One regular question is whether Babe Ruth should be credited with 715 home runs, or 714. In 1918, playing for the Boston Red Sox, Ruth hit a walk-off homer with one man on base—by modern standards, a home run. Yet before 1920, the game ended when the winning run scored—so Ruth was credited with a measly triple. Thorn will explain this history to fans, along with his opinion that Ruth really did hit 715 homers.

Thorn is not afraid to use the modern tools of baseball analytics to take a fresh look at some of the game’s other biggest icons, such as Yankees Hall of Famer Joe DiMaggio. On the occasion of DiMaggio’s 100th birthday in 2014, Thorn argued that the player wasn’t the elite center fielder he’s cracked up to be. Appearing on the MLB Network, he said: “If you look at DiMaggio’s range factor, he never led the American League and he never even finished second once.” Brian Kenny, a host for the network, pushed back the next day: “I don’t want the next generation to think DiMaggio was some sort of fraud and he was trumped up because he was popular and he married Marilyn Monroe. This guy from 1936 to ’42 was the best player in baseball, quantifiably.”

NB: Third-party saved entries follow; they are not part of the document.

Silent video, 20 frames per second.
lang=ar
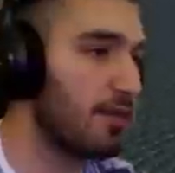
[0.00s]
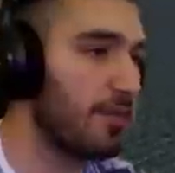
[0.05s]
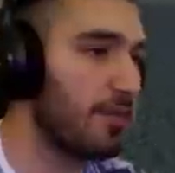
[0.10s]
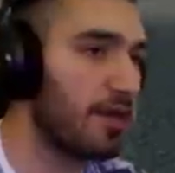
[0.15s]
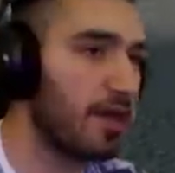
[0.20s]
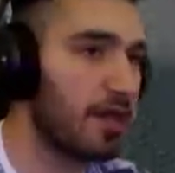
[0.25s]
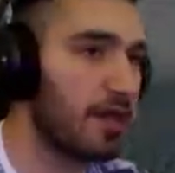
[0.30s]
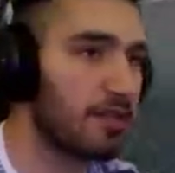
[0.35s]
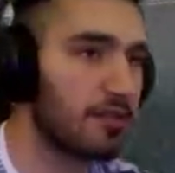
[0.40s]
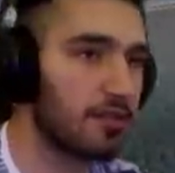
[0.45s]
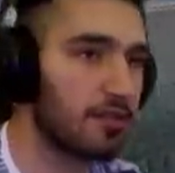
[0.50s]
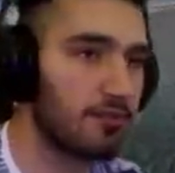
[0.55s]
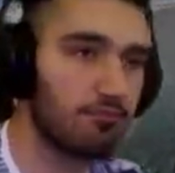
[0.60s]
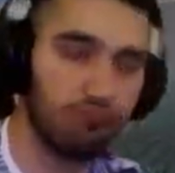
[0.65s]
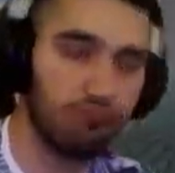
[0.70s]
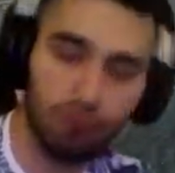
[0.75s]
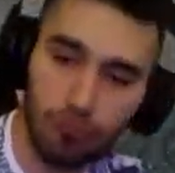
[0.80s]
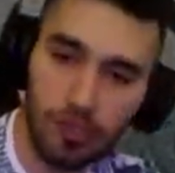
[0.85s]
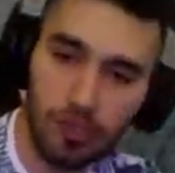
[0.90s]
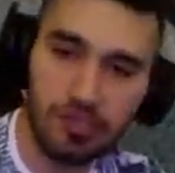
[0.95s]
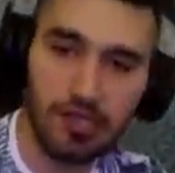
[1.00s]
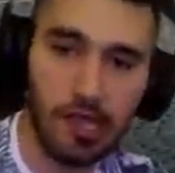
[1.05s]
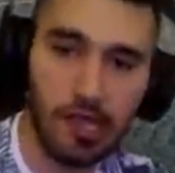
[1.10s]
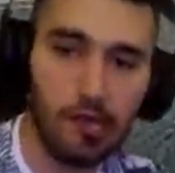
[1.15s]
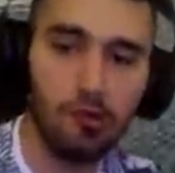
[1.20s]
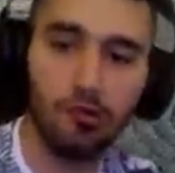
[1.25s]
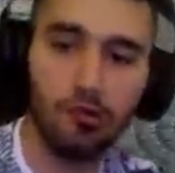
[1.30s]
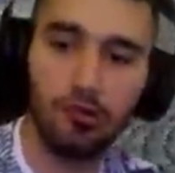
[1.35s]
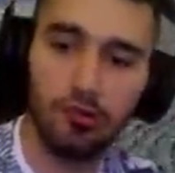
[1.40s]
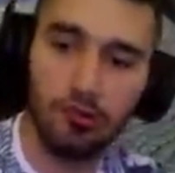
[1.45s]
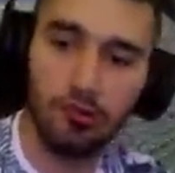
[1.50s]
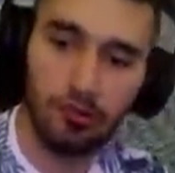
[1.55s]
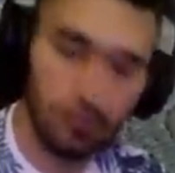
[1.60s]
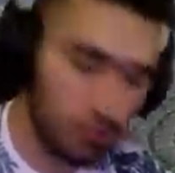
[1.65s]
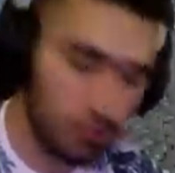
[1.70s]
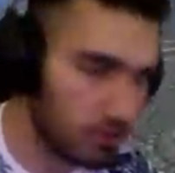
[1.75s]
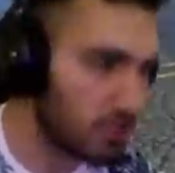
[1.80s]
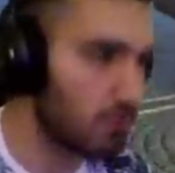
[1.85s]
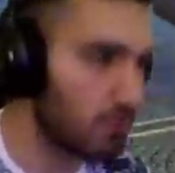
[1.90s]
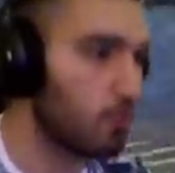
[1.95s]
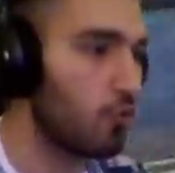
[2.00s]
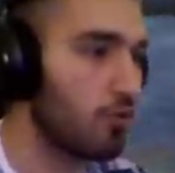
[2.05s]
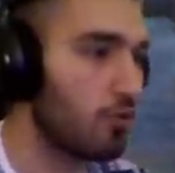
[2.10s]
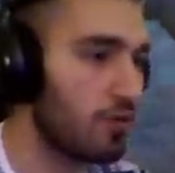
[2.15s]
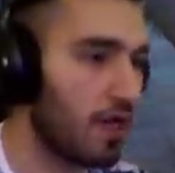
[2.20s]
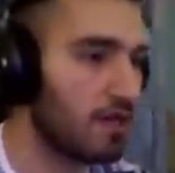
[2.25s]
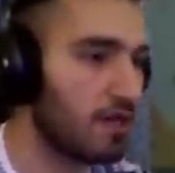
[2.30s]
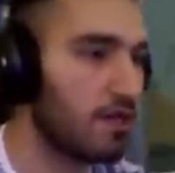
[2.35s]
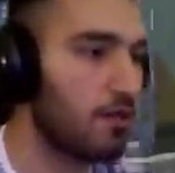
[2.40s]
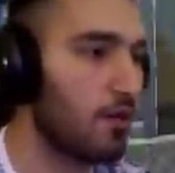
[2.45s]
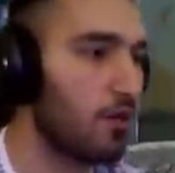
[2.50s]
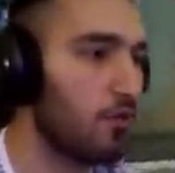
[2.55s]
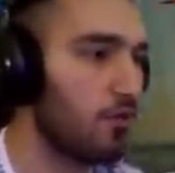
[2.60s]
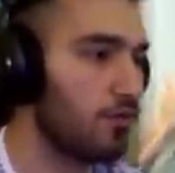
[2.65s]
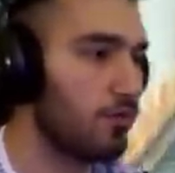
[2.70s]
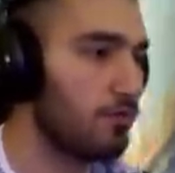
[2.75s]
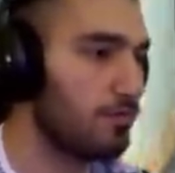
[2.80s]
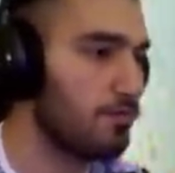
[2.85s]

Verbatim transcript: البنات بتستاهلوه تجيبوه عن جد حلو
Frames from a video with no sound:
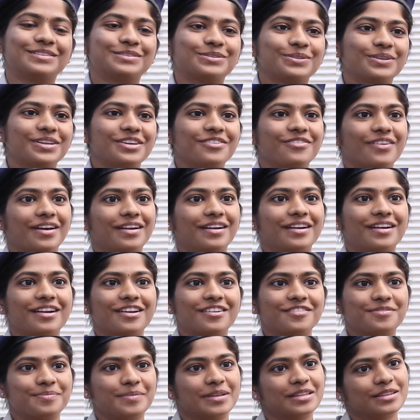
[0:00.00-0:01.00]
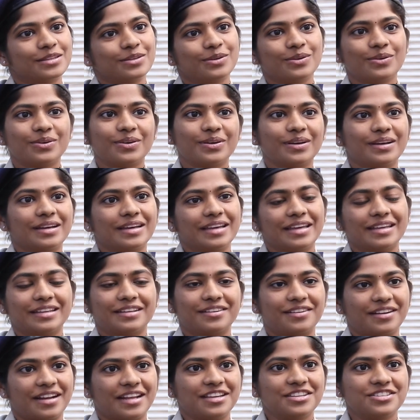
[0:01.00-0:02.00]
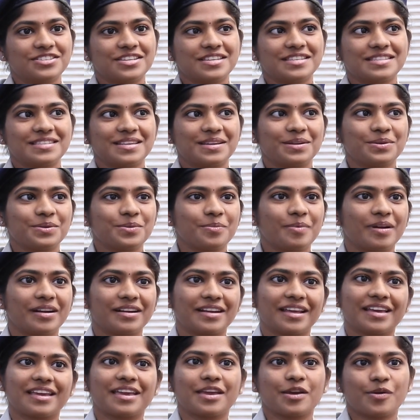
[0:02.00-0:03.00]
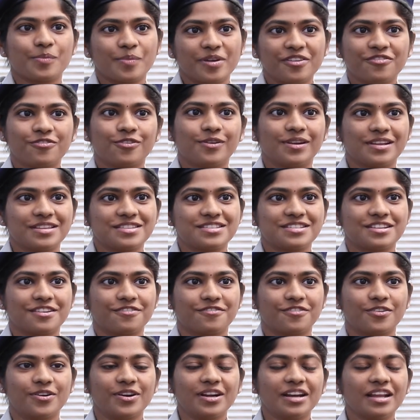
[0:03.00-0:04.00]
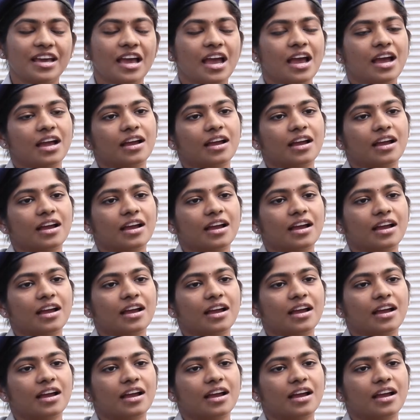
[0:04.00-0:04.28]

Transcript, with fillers: సో ఈ వన్ అండ్ హాఫ్ మంత్లో ట్రై చేశాను బట్ ఐ గేవ్ మై ఫుల్లెస్ట్ ఎఫర్ట్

“Spirited debate is one of the great things about baseball,” Thorn says. “Only one who has busted myths will recognize their power, their hold on the imagination. Legends command respect, but evidence is good, too.”

Wild Cards

Some of the earliest and wackiest baseball inventions never made it to first base

By Brandon Tensley

Drawing Board

Some ideas were especially forward-thinking. A 1913 patent proposed an “amusement apparatus,” which showed a baseball diamond on a board that used stick figures, bells and flashing lights to allow fans in one city to follow a game from afar, using the telegraph for updates. Though the apparatus wasn’t widely available, this display represented a forerunner to real-time game updates on sports websites.

Curve … Bat?

a patent drawing of a curved baseball bat
National Archives

Bats have largely stayed the same since the late 19th century. But there have been several colorful attempts to modify the instrument: One 1890 patent proposed curving the barrels of bats, which the inventor thought would ramp up the spin of a ball and make it harder to catch. A 1904 patent, meanwhile, suggested notching small grooves in the bat’s barrel, meant to lower the odds of hitting foul balls.

Bells and Whistles

a drawing of a patent of a bell under a base for baseball
National Archives

How to determine exactly when a runner reaches a base? An 1875 patent suggests an elegant solution: A base should have a bell inside of it—or perhaps “a sounding whistle, electrical connection or any other suitable enunciating device”—to help the umpire decide if a runner was safe or not. In a similar effort at eliminating human error, an 1888 patent sought to help umpires keep track of balls and strikes with a handheld device that allowed them to slide buttons along a wire with each pitch.

Catcher’s Box

a patent drawing for a cage contraption to be worn by baseball catcher
National Archives

Maybe the most innovative idea in the sport’s history was a 1904 patent intended to provide catchers with an additional layer of defense. The proposed invention would have trapped balls in a cushioned, chest-mounted wire cage and passed them gently to a catcher’s waiting hands.

Correction, April 1, 2024: A previous version of this article mistakenly identified the source of Thorn's painting of Jim Bouton; it was a gift of Bouton's widow. It has been updated to correct the error.